Shop and Frisk: NYPD and Barneys Accused of Racial Profiling
Thursday, October 24, 2013
A New York teen has filed a lawsuit against Barneys New York, the city, and the NYPD claiming he was detained after making an expensive purchase at the high end department store because he is young and black.
Nineteen-year old Queens resident Trayon Christian said he purchased a $350 Ferragamo belt at Barneys on Madison Avenue in April. After leaving the store, he said he was accosted by undercover NYPD officers, who told him someone at the store had raised concerns over the sale.
Christian's lawsuit says he showed cops the receipt from the purchase, the debit card he used to make it and identification, but was told the identification was false and that "he could not afford to make such an expensive purchase." The suit says he was detained in a cell for more than two hours before being released with no charges filed.
In a statement, Barneys denied it was involved in any detention, saying "that after carefully reviewing the incident of last April, it is clear that no employee of Barneys New York was involved in the pursuit of any action with the individual other than making the sale."
The NYPD says the matter is under internal review.
Meanwhile, another shopper who heard about the lawsuit came forward Wednesday to say she had a similar experience after purchasing a $2,500 Celine handbag at Barneys in February.
Kayla Phillips, 21, of Brooklyn, told the New York Daily News and she was surrounded by police after leaving the store. They demanded to know why she used a debit card without a name on it, she said.
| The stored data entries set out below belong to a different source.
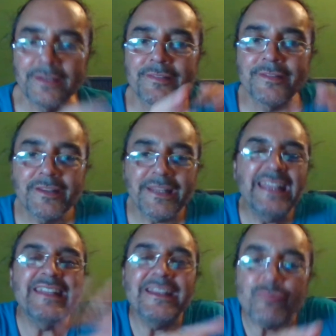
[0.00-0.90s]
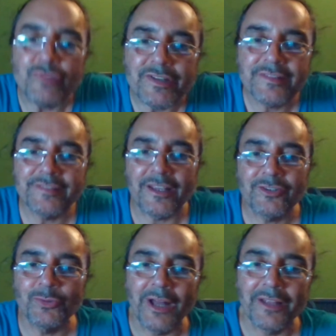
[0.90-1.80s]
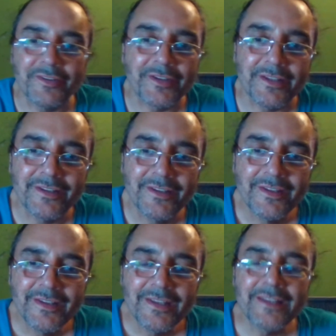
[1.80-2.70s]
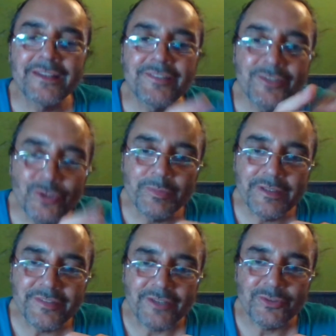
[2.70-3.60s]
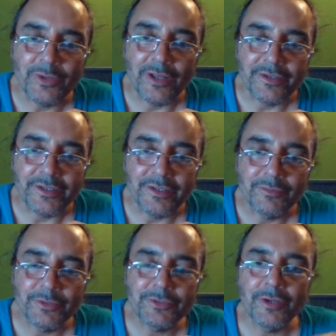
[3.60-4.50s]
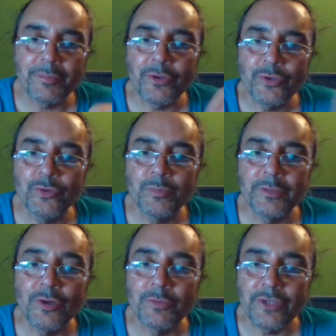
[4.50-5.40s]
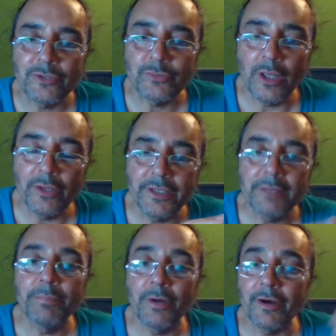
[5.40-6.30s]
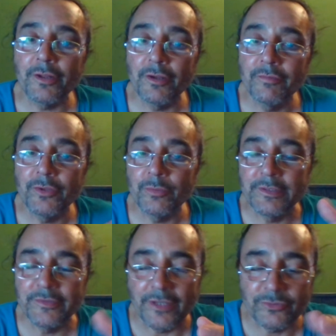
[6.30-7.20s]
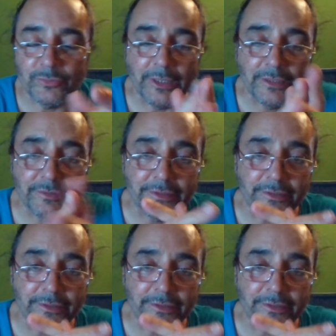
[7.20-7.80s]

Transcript: It is not a different sexuality. It is human sexuality. We're talking about human homosexuality, part of human sexuality.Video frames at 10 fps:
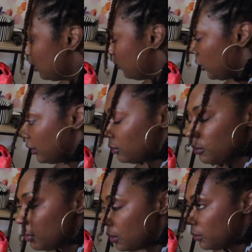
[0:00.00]
that I'm wearing the
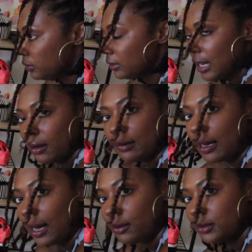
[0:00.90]
most out of the
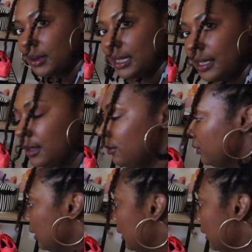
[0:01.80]
house right now.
Phillips explained that it was a temporary card, and after showing police identification and a new debit card that had arrived in the mail that morning, they let her go. She says she also intends to sue the Police Department.
The president of the Brooklyn chapter of Al Sharpton's National Action Network says the group is seeking a meeting with the CEO of Barneys New York and plans to picket the department store if an alleged pattern of racial profiling doesn't stop.